Processes are central elements of software development, and they have changed in the past decades, from views inspired in manufacturing to more innovative approaches, like Agile and DevOps. New approaches tend to focus more on people and practice (Jacobson et al., 2007), and have usually been created by practitioners, not methodologists. Processes and practices are tools (Cockburn, 2004; Pfleeger, 1999), and there is evidence that the interactions between users and their methods are alike to their interactions with their tools (Riemenschneider et al., 2002). Given that usability characterizes artifacts that are easier and more attractive to use, usability might improve process and practice adoption, and also make those adopted processes and practices more sustainable. Therefore, applying usability principles and heuristics to software development processes and practices might help adoption initiatives and improve the experience of the people involved. For example, feedback is a usability principle applied in iterative processes, allowing teams to collect information about their product, processes and practices, in order to learn and improve.
There is little research on process and practice usability. Although several researchers have proposed process quality models (Feiler & Humphrey, 1992; Guceglioglu & Demirors, 2005; Kroeger et al., 2014), very few include usability among them.
To assess the impact opportunities addressed by this research, it is enough to regard how real-world teams and organizations strive to adopt Agile and DevOps practices and embrace their mindsets. Many agile transformation initiatives struggle to accomplish their objectives (Dikert et al., 2016) and practice adoption levels are not what might be expected given the popularity of agile methods (Kuhrmann et al., 2019; Paez et al., 2018). This produces a negative impact on process improvement initiatives and negatively affects costs and motivation. Also, many improvement initiatives are planned and conducted in top-down fashion without considering the perspective of the people affected (J. S. Brown & Duguid, 2000). Process and practice improvement through adoption is hard, even for effective organizations. Lack of clear and concrete guidance makes these challenges even more difficult.

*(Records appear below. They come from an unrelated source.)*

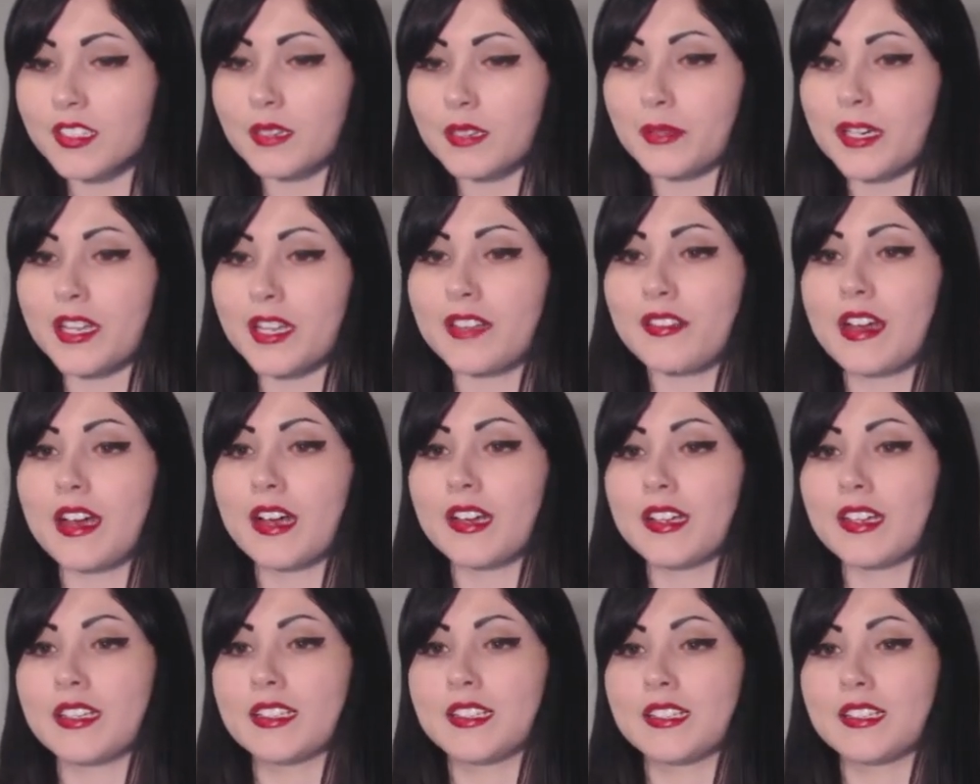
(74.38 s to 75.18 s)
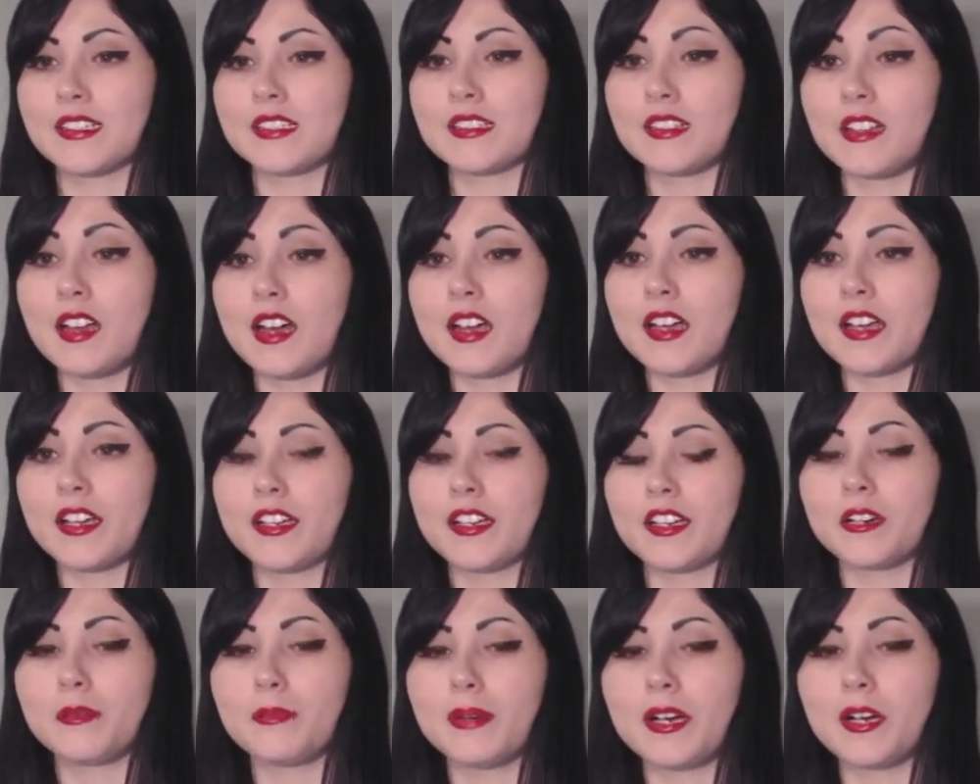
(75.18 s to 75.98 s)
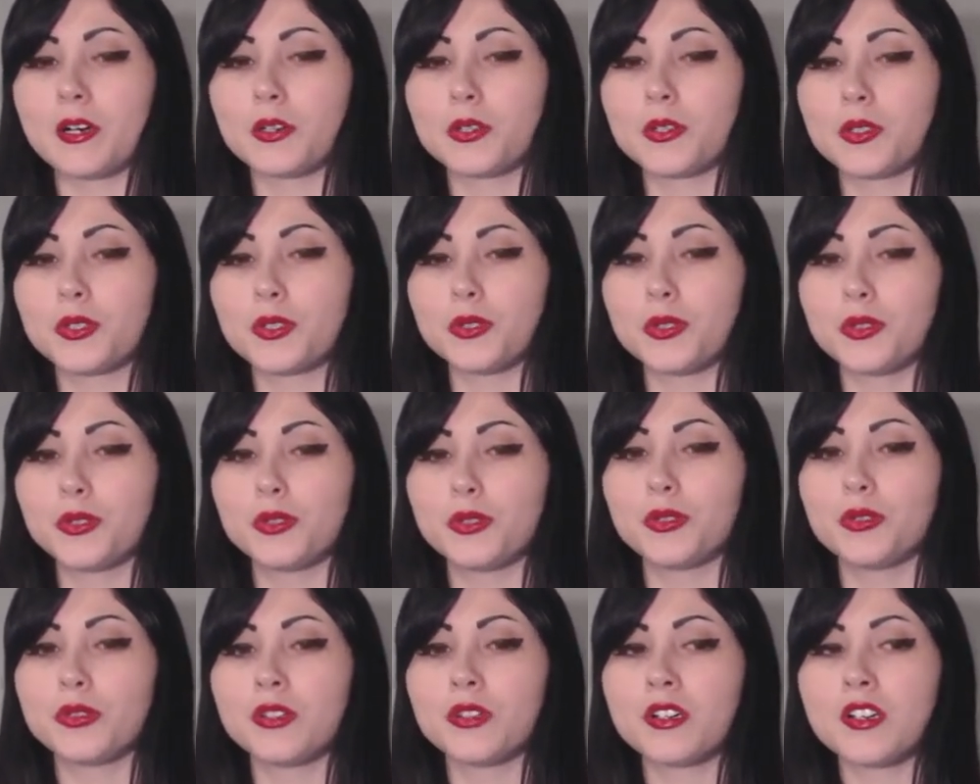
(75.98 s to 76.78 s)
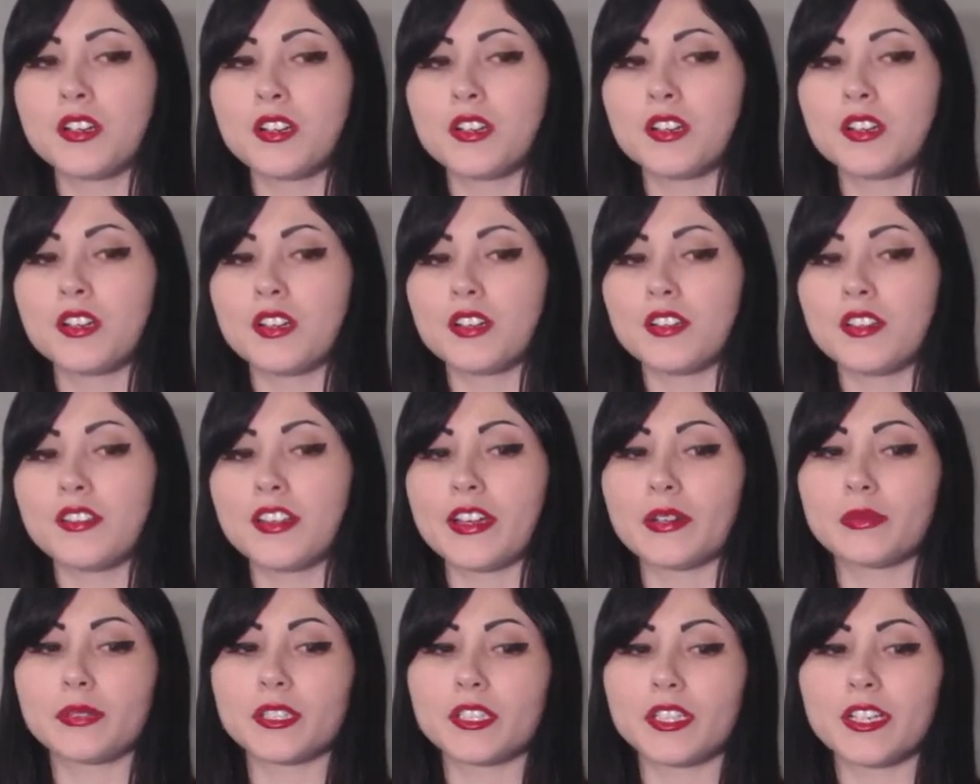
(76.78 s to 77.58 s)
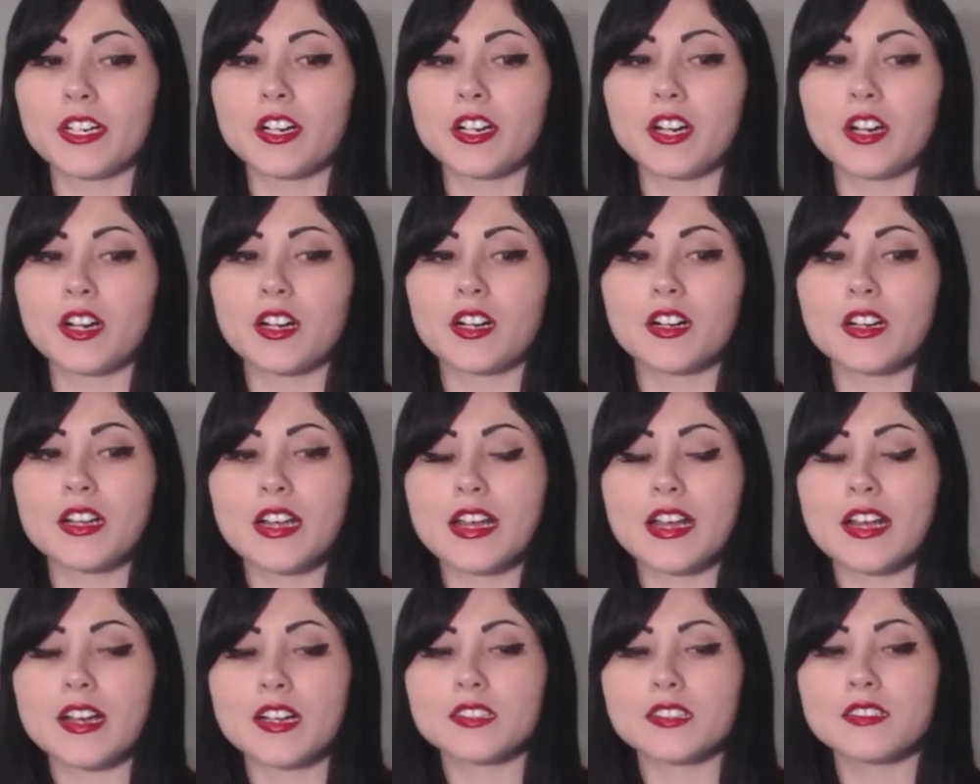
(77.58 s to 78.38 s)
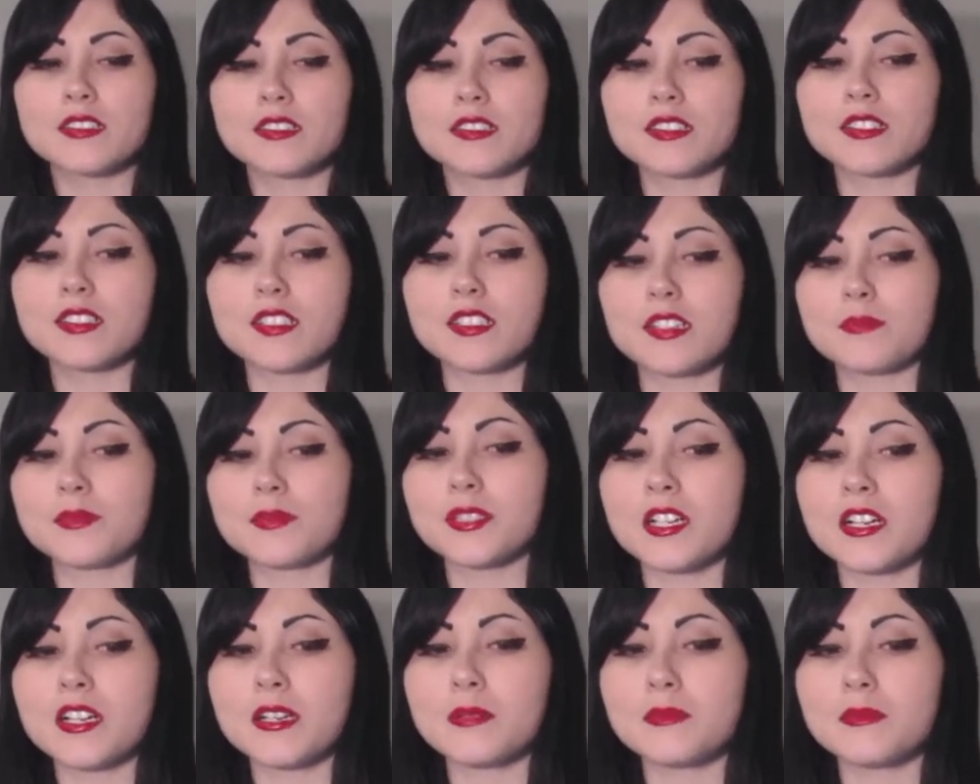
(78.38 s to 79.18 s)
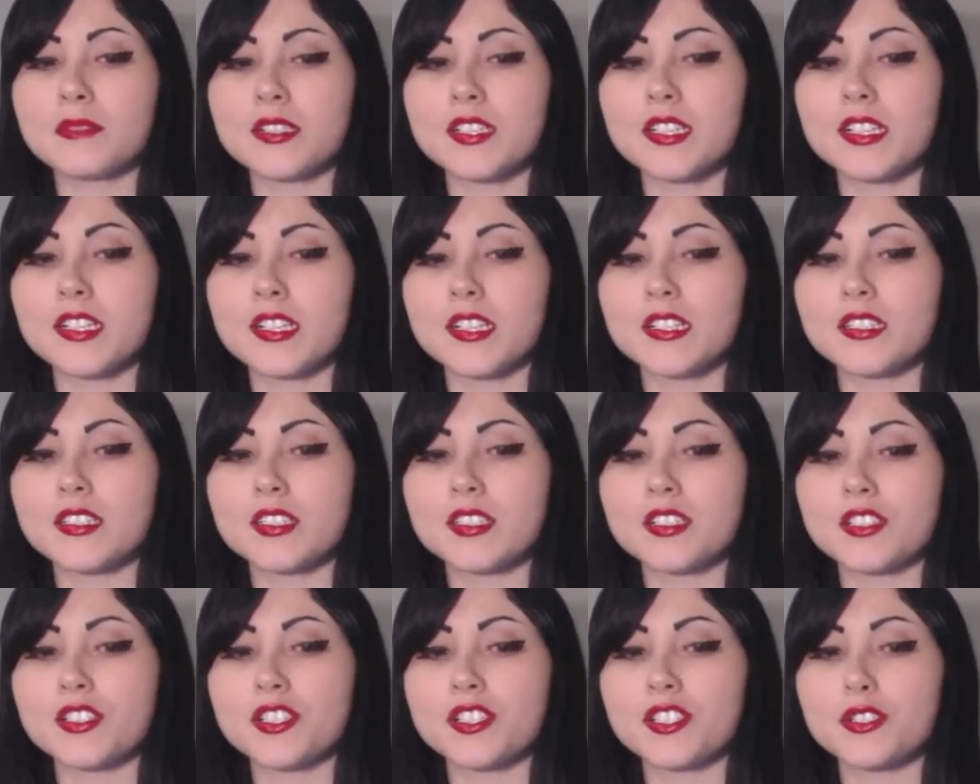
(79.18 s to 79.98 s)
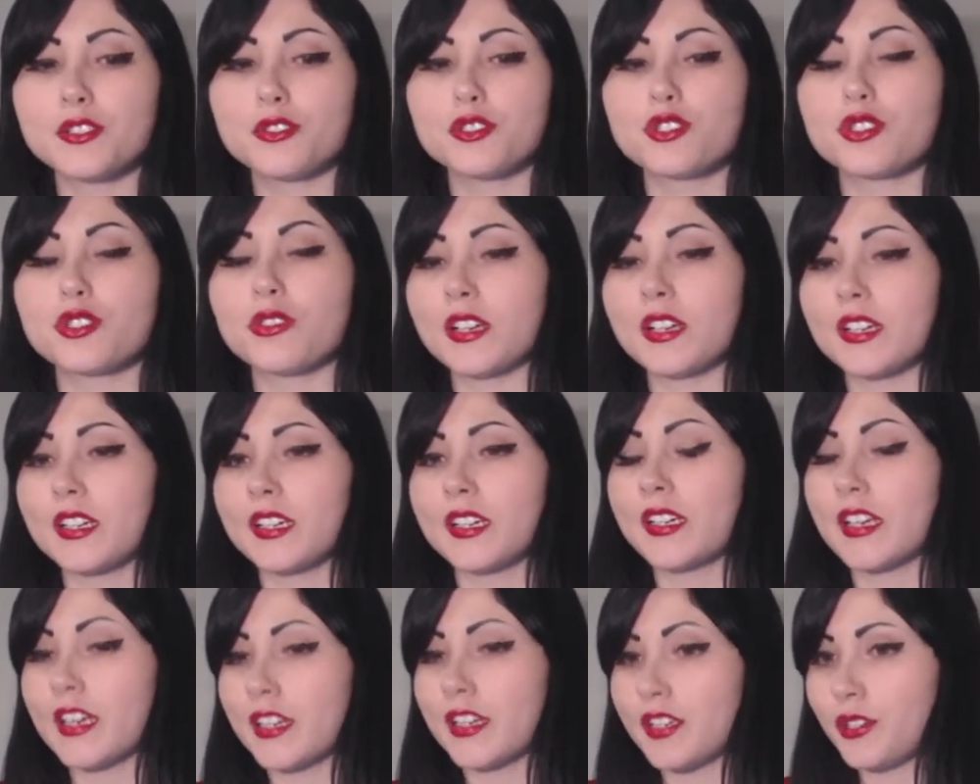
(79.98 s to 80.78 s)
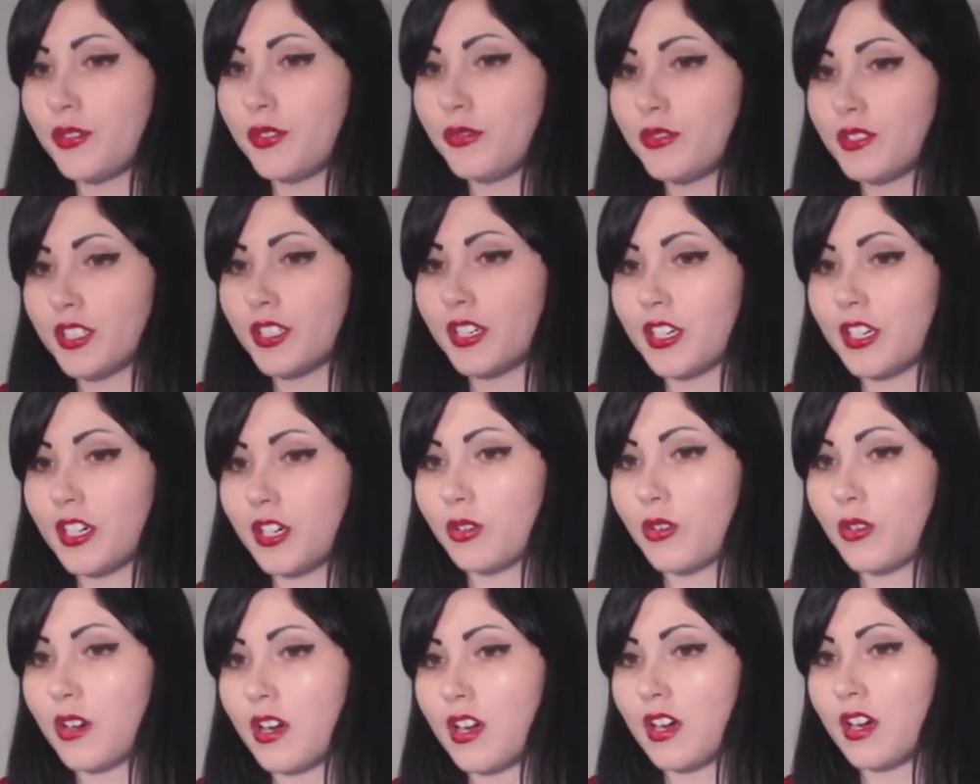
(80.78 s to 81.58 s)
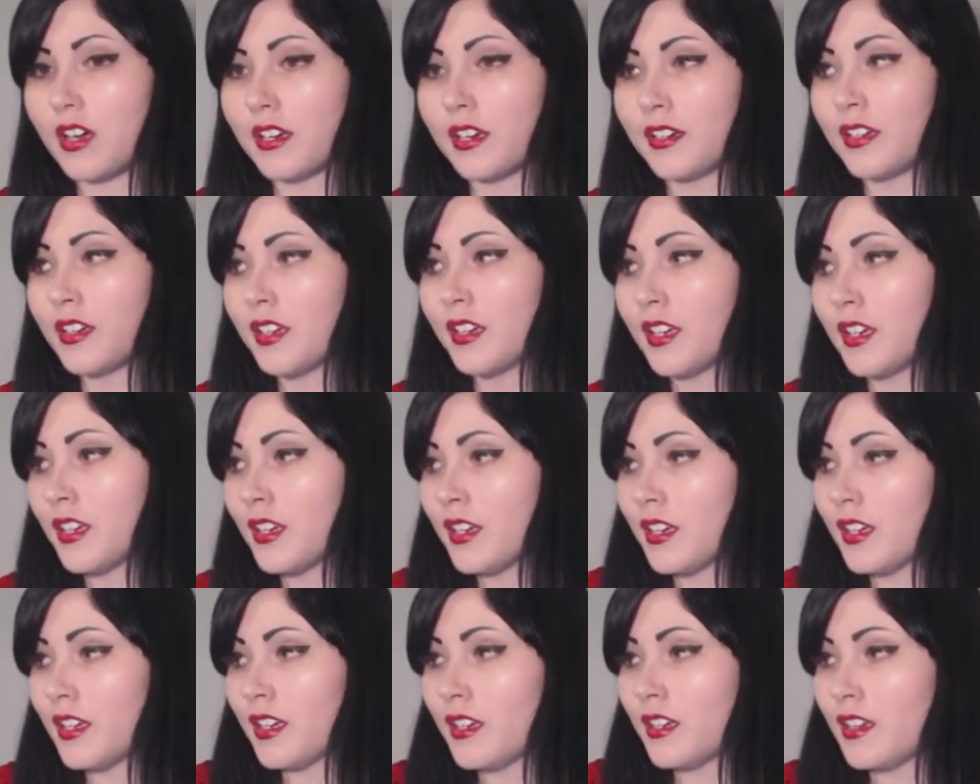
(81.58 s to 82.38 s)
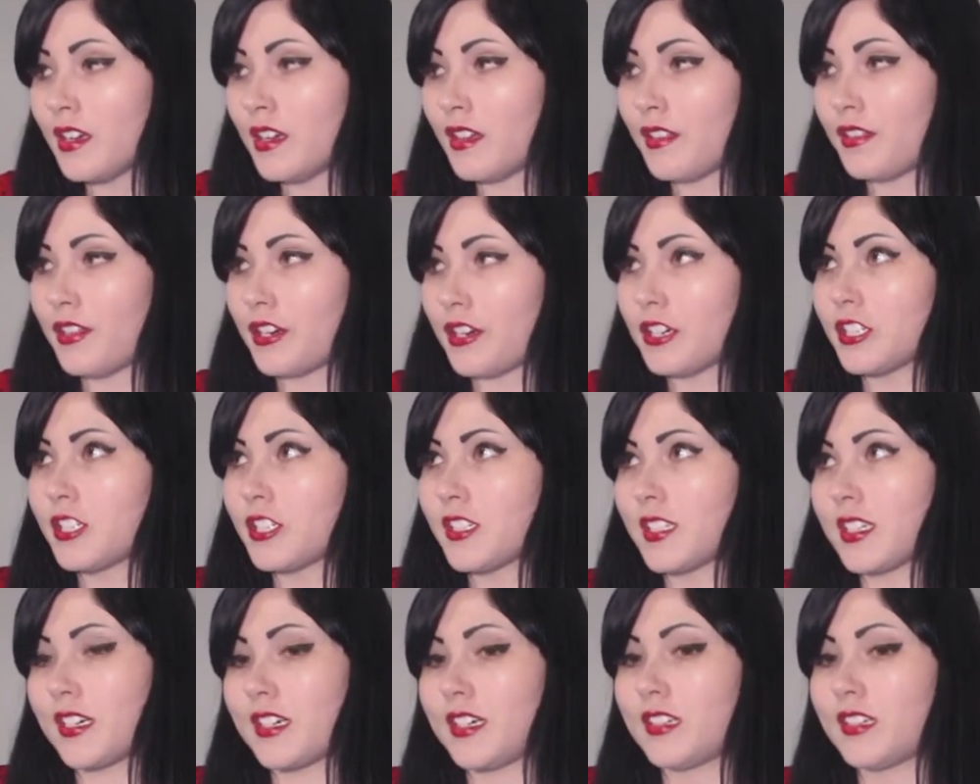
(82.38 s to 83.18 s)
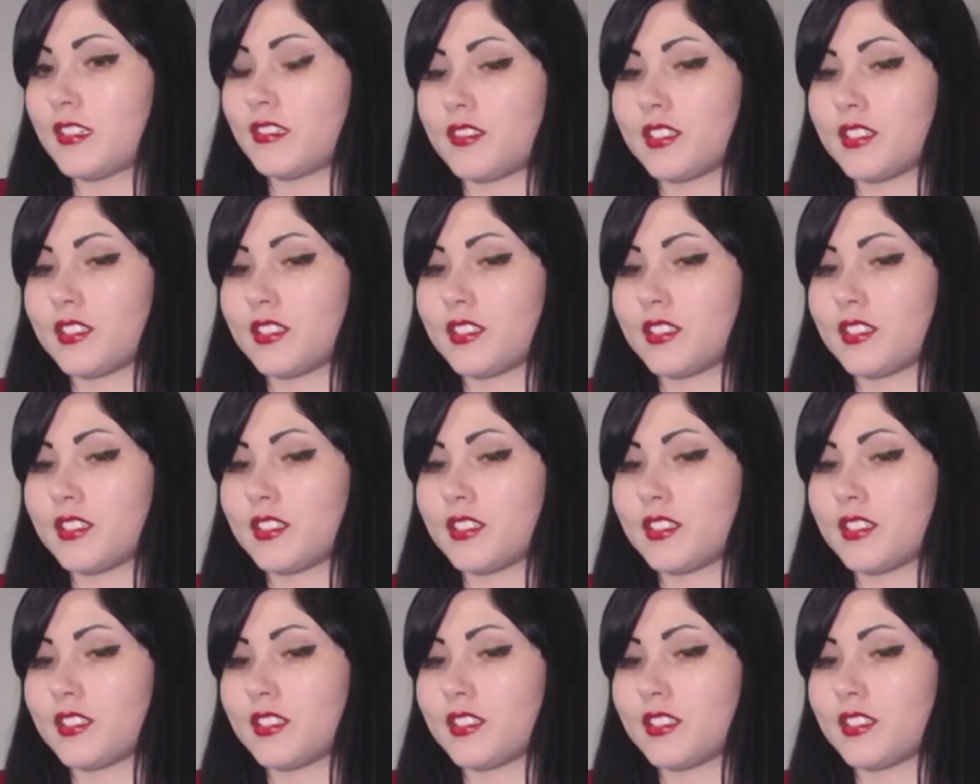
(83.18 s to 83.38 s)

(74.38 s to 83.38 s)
Somebody that is lying about who they really are, and sometimes it's to try to get you to go on their site.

In order to support the application of usability concepts to process and practice, the Usability Model for Software Development Process and Practice (UMP) was developed following the Design Science Research approach (Johannesson & Perjons, 2014). UMP is formed by characteristics and metrics. The model can be applied to specific processes and practices to evaluate their usability and identify related improvement opportunities. UMP’s goal is to help improve the usability of software development processes and practices, to improve the work experience of software developers and the overall effectiveness of process and practice improvement and adoption initiatives.
One of the main requirements established for UMP is that it should be reliable, meaning that evaluations by different people should produce consistent results when applied to the same process or practice. For example, if several people evaluate a given process or practice, the values produced for each metric should not present high variance because that might imply that the UMP is not able to reliably describe the usability features of the process or practice. This type of reliability is usually defined as inter-rater reliability (Hallgren, 2012). Reliability is significant in this context because the model, to be effective, must be used by different people, particularly given that software development, is in general a collective endeavor (this also applies to improvement initiatives in organizations). If different people produce very different metric values for the same process or practice, there is high risk the values cannot be effectively unified and thus impair effective interpretation of the metric values and prevent further improvement actions. Particularly, issues of low reliability might point to “instability of the measuring instrument when measurements are made between coders” (Hallgren, 2012), and thus, provide opportunity for improving the UMP.
The Design Science Research approach guides the development and validation of artifacts aimed at solving specific practical problems. The purpose of this paper is to present two validation studies conducted to assess inter-rater reliability for the UMP’s 23 metrics. We also share the challenges that emerged in applying statistics traditionally recommended in software engineering literature like those from the Kappa family, the learnings they provided and describe the alternative statistics eventually applied to resolve those challenges.
The first study was conducted by applying the UMP to Scrum, which was selected for the initial study for several reasons. First, to pursue the research line initiated with the UMP feasibility study in which two external experts evaluated Scrum (Fontdevila et al., 2017). Secondly, being a process framework, Scrum was considered an object of evaluation larger than most practices and at the same time, simple enough for holistic evaluation. It is also the most popular agile method and some of its stated values resonate positively with usability. For example, transparency, one of Scrum’s values (Schwaber & Sutherland, 2017) matches visibility, one of the UMP characteristics.
The second study was conducted on TDD and BDD, and they were selected to complement Scrum (a process oriented example) with two practices, which tend to be more fine-grained. Also, some of the UMP’s characteristics like Feedback seemed to describe part of the appeal of these practices, while some specific metrics like Conceptual model correspondence seemed to highlight some of the challenges perceived with TDD adoption, particularly issues with the test-first approach (Beck & Andres, 2004).
The rest of this paper is structured as follows: Section 2 presents the background related work; Section 3 describes the overall research strategy applied to develop the UMP following the DSR framework and the research method applied to assess UMP’s metrics inter-rater reliability; Section 4 describes the UMP’s characteristics and metrics in detail; Section 5 and Section 6 present the Scrum study and the TDD-BDD study, respectively. Finally Section 7 outlines the conclusions and the lines that are pending for future research.